Stored items:
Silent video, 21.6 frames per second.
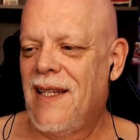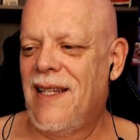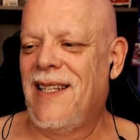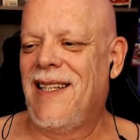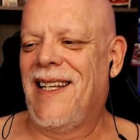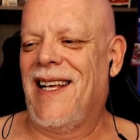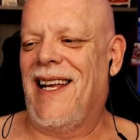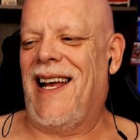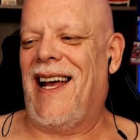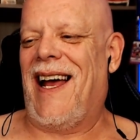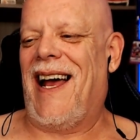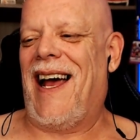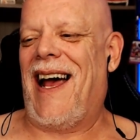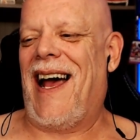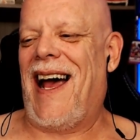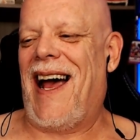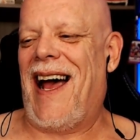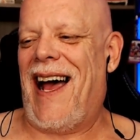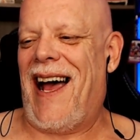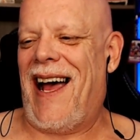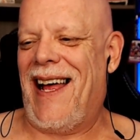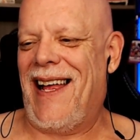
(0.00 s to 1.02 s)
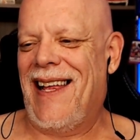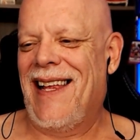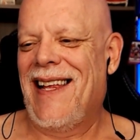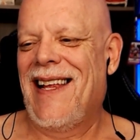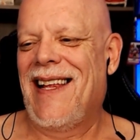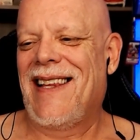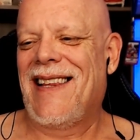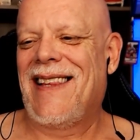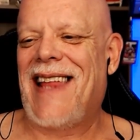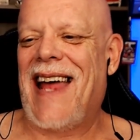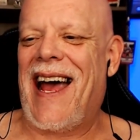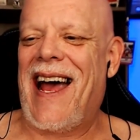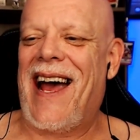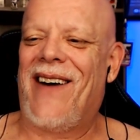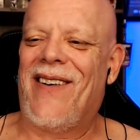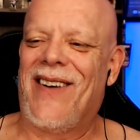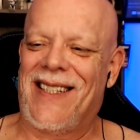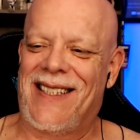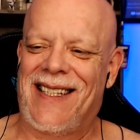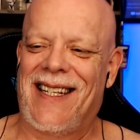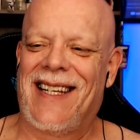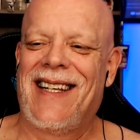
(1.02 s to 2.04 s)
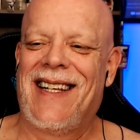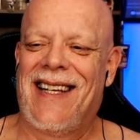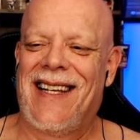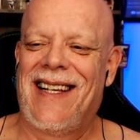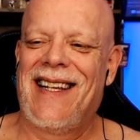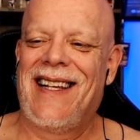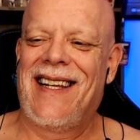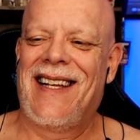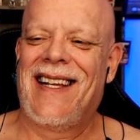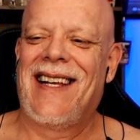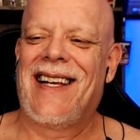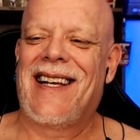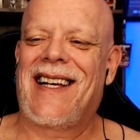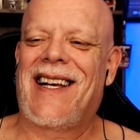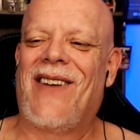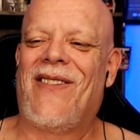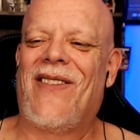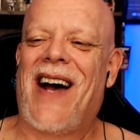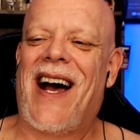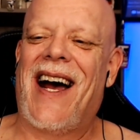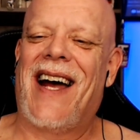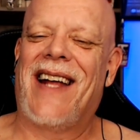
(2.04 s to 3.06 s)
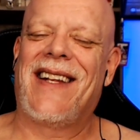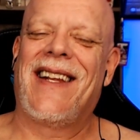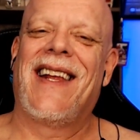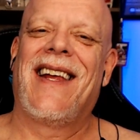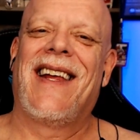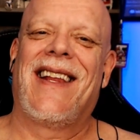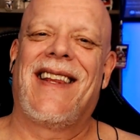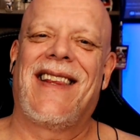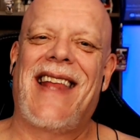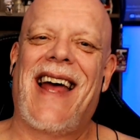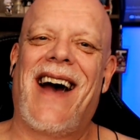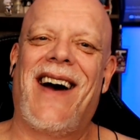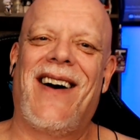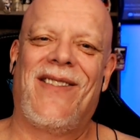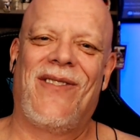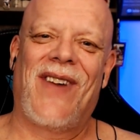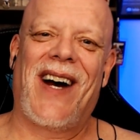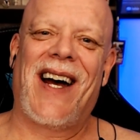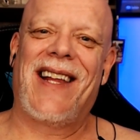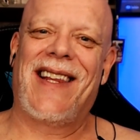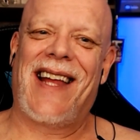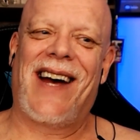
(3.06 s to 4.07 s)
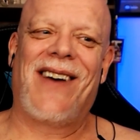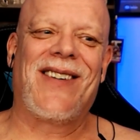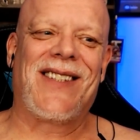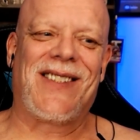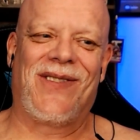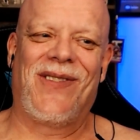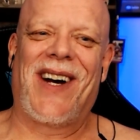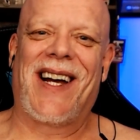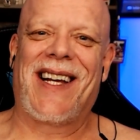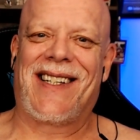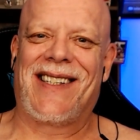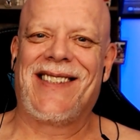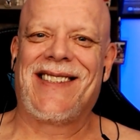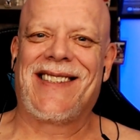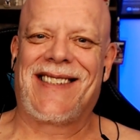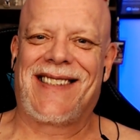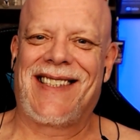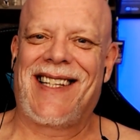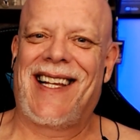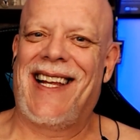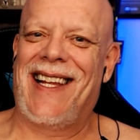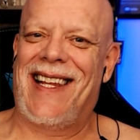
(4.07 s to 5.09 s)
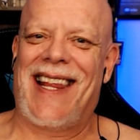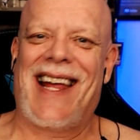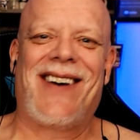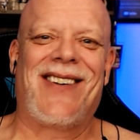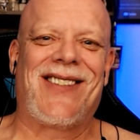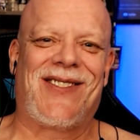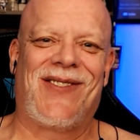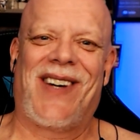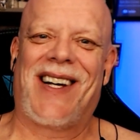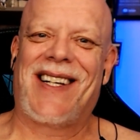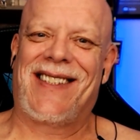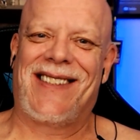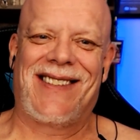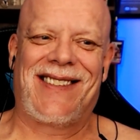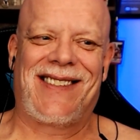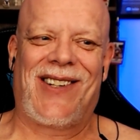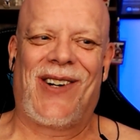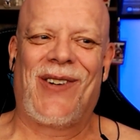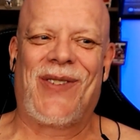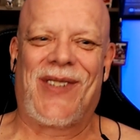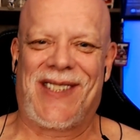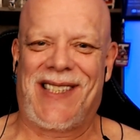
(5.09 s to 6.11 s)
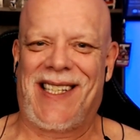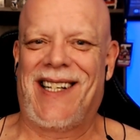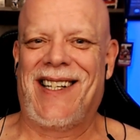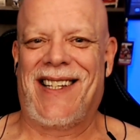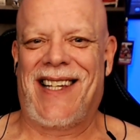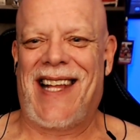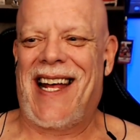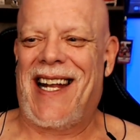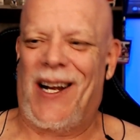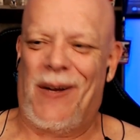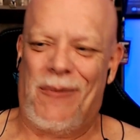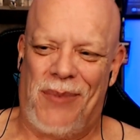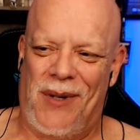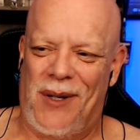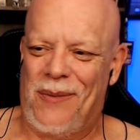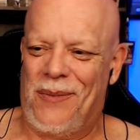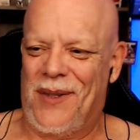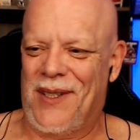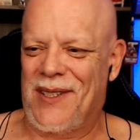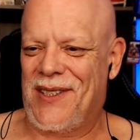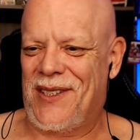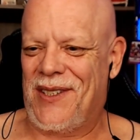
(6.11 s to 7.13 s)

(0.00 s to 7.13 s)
Some of the most bizarre stuff happens. Come on. That was Michaels. That was Michaels overselling that on purpose.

— Directions —
Exclude all images, then retype the records above without alteration.

— The completed task —
Silent video, 21.6 frames per second.
(0.00 s to 1.02 s)
(1.02 s to 2.04 s)
(2.04 s to 3.06 s)
(3.06 s to 4.07 s)
(4.07 s to 5.09 s)
(5.09 s to 6.11 s)
(6.11 s to 7.13 s)

(0.00 s to 7.13 s)
Some of the most bizarre stuff happens. Come on. That was Michaels. That was Michaels overselling that on purpose.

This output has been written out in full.